With the pictures left out, return exactly the lines from the one containing "[4:06.66-4:07.16]" through the end of the listing below.

[Start of Attachment]

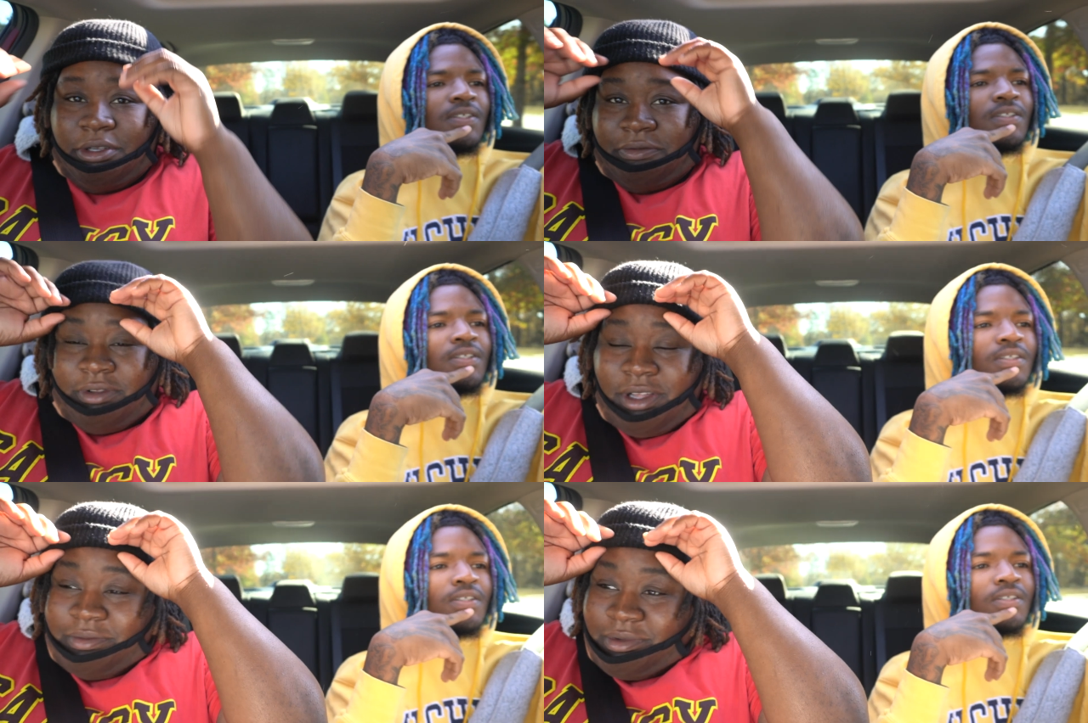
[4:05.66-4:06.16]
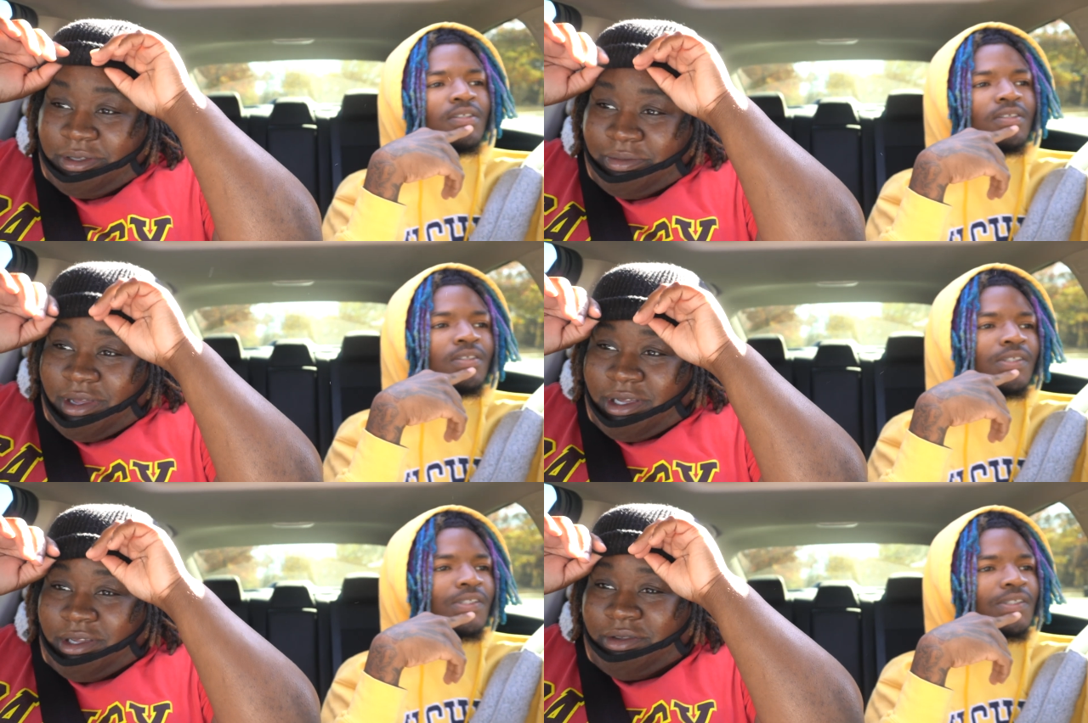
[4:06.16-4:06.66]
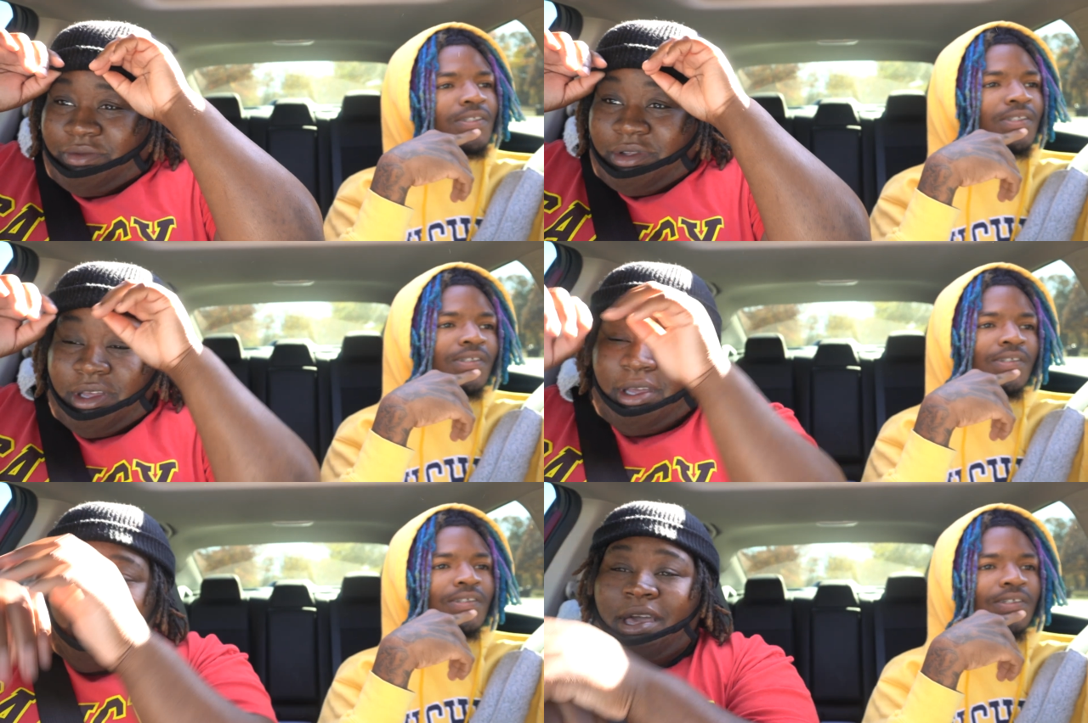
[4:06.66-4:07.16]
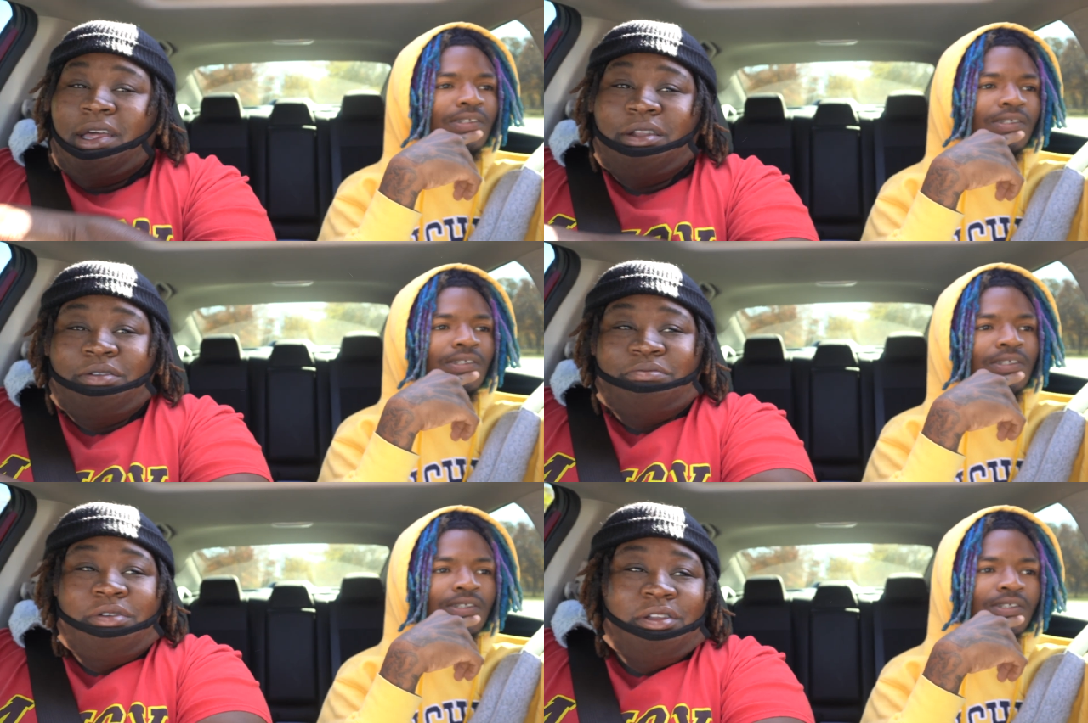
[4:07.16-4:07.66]
Speaker 1: Chick Fil A be smacking when you ain't had
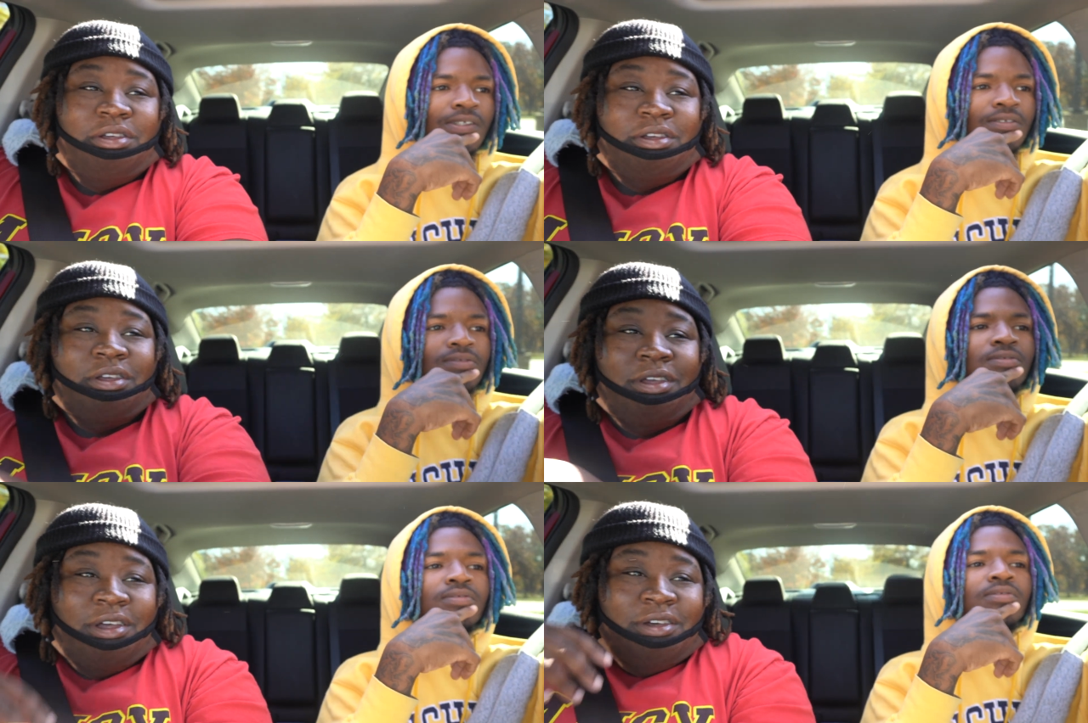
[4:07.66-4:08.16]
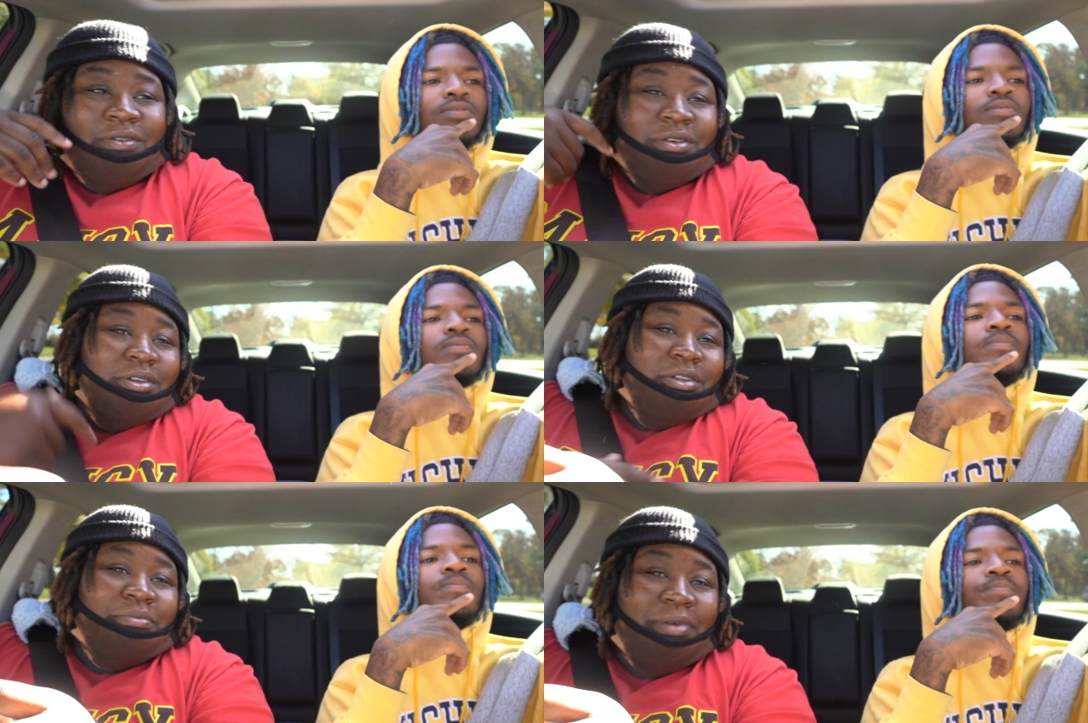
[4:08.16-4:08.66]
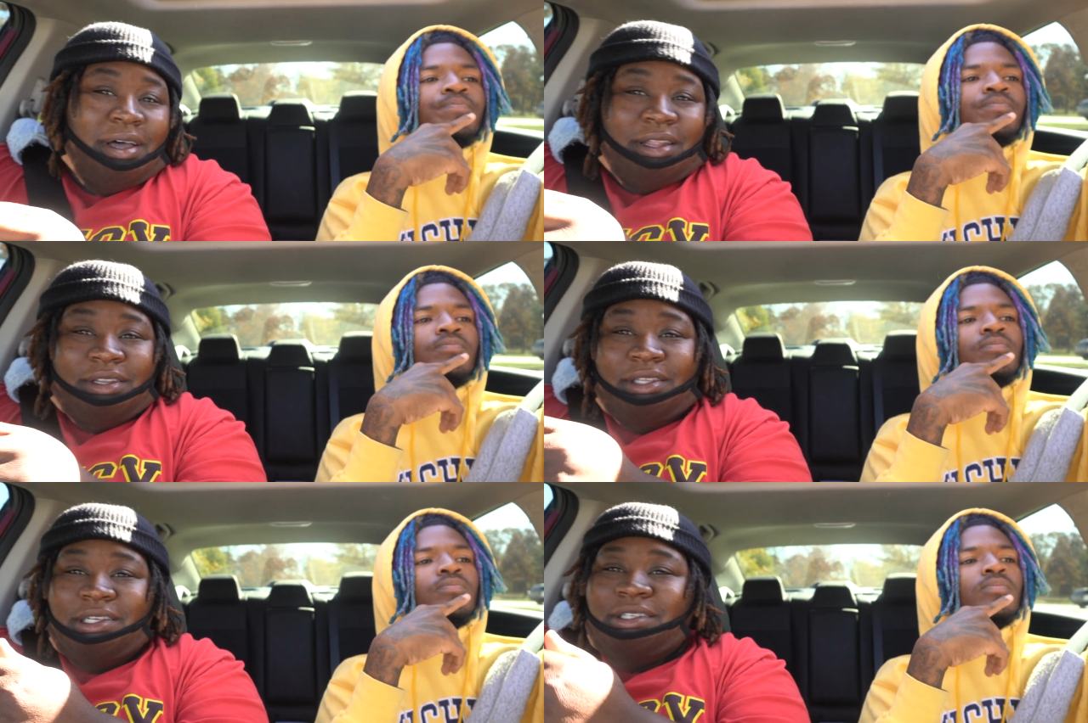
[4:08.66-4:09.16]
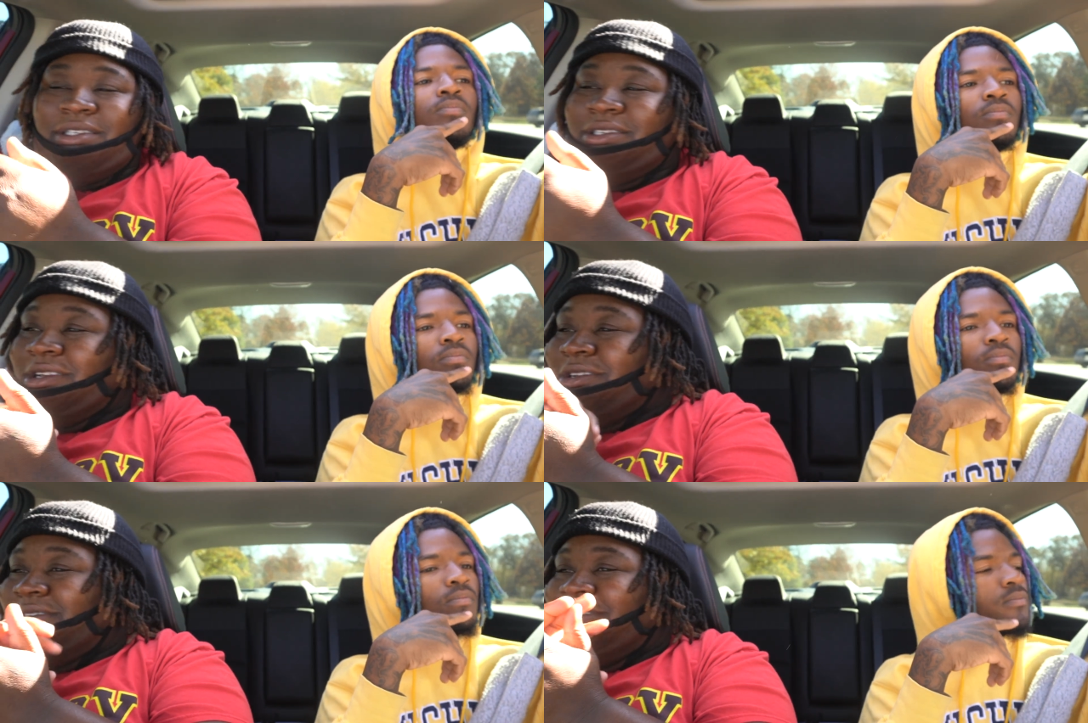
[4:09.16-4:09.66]
in a minute with the little Polynesian
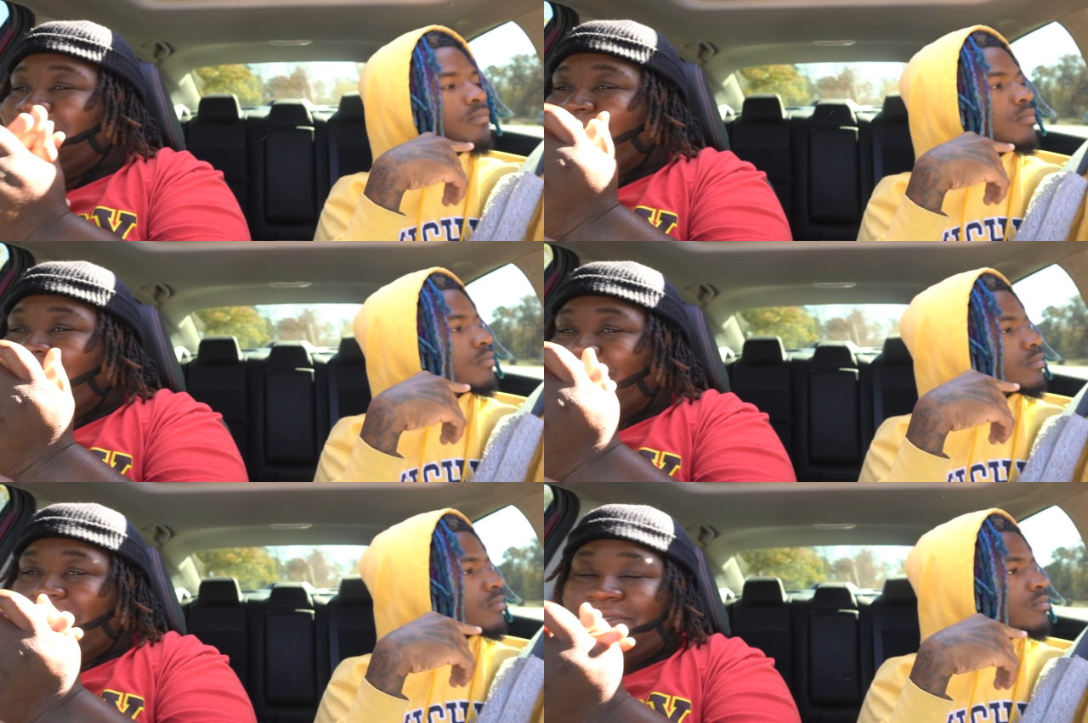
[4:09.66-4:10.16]
sauce.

[End of Attachment]

ANSWER BOX:
[4:06.66-4:07.16]
[4:07.16-4:07.66]
Speaker 1: Chick Fil A be smacking when you ain't had
[4:07.66-4:08.16]
[4:08.16-4:08.66]
[4:08.66-4:09.16]
[4:09.16-4:09.66]
in a minute with the little Polynesian
[4:09.66-4:10.16]
sauce.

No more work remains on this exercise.